Fires on Mount Kenya may be set by poachers

Published
By AFP

Fires that have been raging across Mount Kenya may have been set by poachers trying to create a diversion from their illegal attacks on animals, a wildlife official said.

Poachers target the elephants that roam the forested slopes of Mount Kenya for their ivory tusks. Robert Njue, the assistant director in charge of the mountain conservation area, said Tuesday that honey hunters may have also started the fires, in order to produce smoke so that they can harvest wild honey.

Flames rushed through a bamboo patch on the mountain Tuesday, thwarting attempts to extinguish the mountain's many fires. Most other fires are under control but may be moving through the underground root system. Njue said lightning was likely not the cause since the region has been experiencing dry weather and hasn't seen any recent storms.

Mount Kenya is the second-highest peak in Africa, at 5,199 meters (17,057 feet). Elephants are among the many animals fleeing the flames. Poachers also target smaller game for their meat.

Associated Press reporters rode in a helicopter Tuesday above the burning slopes, where hundreds of acres of indigenous forest were already burned to black ash, blighting the picturesque green slopes and rugged cliffs of the snowcapped mountain. Elephants grazed a dozen kilometers (5 miles) from a bamboo forest that had reignited after firefighters thought they had put it out.

Simon Gitau, the deputy warden of Mt. Kenya National Park, worked to get 100 men to the bamboo forest, saying it could be a challenge to put it out if it spreads.

Firefighters could be seen cutting down burning trees and dousing flames on branches.

The flames have sent elephants crashing down the mountain in search of safe forest. Fire has not killed any big game but likely has led to the deaths of smaller animals, Njue said.
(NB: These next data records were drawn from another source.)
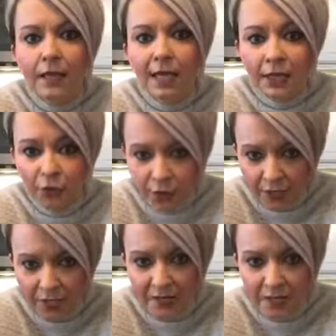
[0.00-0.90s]

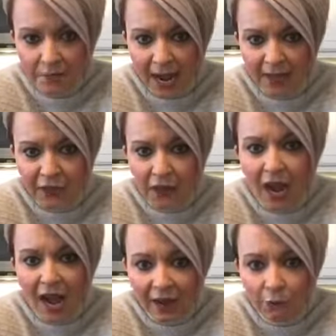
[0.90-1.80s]
Ingredients matter.
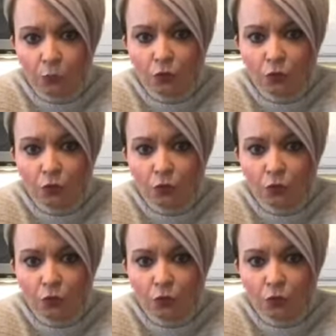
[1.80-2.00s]
I will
"Some will escape. Some will burn, especially the crawling animals,'' Njue said. "Most big animals are faster than human beings. Elephants are faster than people think. Animals can be good in detecting danger and they move elsewhere.''

A helicopter pilot said he flew over areas of the mountain on Tuesday where it seemed the flames had just been lit.

"Poachers are known to start fires to draw attention from what they are doing,'' said Shawn Evans, the chief pilot of the Lady Lori helicopter company, which has been hired by the government to help battle the flames.

"If you look at the where the fire starts it's always suspicious,'' said Evans, who has 10 years of firefighting experience in Canada.

Evans said he extinguished a fire on Monday suspected to have been intentionally set. The flames were moving toward a school before being extinguished. Evans said he used 40,000 liters of water to put out the fire.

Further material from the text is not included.